# To do
Work through the data and say how many lines contain "frames". The number alone is the answer.

# Entries shown

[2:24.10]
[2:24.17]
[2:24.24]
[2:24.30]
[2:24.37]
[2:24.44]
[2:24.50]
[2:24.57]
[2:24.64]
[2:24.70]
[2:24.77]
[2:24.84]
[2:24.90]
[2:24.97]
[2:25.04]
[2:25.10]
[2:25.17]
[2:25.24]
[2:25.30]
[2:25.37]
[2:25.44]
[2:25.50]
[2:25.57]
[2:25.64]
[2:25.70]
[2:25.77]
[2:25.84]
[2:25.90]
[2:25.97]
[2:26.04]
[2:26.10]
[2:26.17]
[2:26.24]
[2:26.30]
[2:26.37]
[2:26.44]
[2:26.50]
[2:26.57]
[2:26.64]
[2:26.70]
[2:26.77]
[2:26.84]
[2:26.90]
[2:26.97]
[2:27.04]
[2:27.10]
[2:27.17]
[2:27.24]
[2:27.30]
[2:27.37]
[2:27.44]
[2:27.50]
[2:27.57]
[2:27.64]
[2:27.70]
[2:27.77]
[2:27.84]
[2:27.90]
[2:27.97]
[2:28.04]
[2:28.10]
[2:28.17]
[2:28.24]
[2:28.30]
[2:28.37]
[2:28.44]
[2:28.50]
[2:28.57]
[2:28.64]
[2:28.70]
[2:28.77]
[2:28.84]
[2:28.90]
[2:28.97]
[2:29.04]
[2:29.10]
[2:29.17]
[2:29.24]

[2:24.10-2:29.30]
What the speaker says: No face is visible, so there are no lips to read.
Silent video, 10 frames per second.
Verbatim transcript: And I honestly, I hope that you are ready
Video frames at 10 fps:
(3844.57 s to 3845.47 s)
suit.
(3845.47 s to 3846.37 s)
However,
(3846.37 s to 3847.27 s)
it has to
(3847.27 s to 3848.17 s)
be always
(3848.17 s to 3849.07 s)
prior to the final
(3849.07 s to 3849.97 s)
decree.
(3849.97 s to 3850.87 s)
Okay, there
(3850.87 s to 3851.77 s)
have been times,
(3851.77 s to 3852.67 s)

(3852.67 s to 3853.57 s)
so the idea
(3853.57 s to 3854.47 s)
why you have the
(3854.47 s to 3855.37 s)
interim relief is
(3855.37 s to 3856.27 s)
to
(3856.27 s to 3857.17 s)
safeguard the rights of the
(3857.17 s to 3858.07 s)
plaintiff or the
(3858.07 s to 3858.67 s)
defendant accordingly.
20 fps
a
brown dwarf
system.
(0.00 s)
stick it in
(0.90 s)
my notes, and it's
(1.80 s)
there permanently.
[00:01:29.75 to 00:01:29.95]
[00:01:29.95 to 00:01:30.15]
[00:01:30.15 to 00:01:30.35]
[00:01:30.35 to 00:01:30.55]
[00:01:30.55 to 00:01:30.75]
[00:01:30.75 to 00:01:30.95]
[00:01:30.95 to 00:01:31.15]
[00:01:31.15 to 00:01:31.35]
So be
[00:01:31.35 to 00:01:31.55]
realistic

# Written answer
2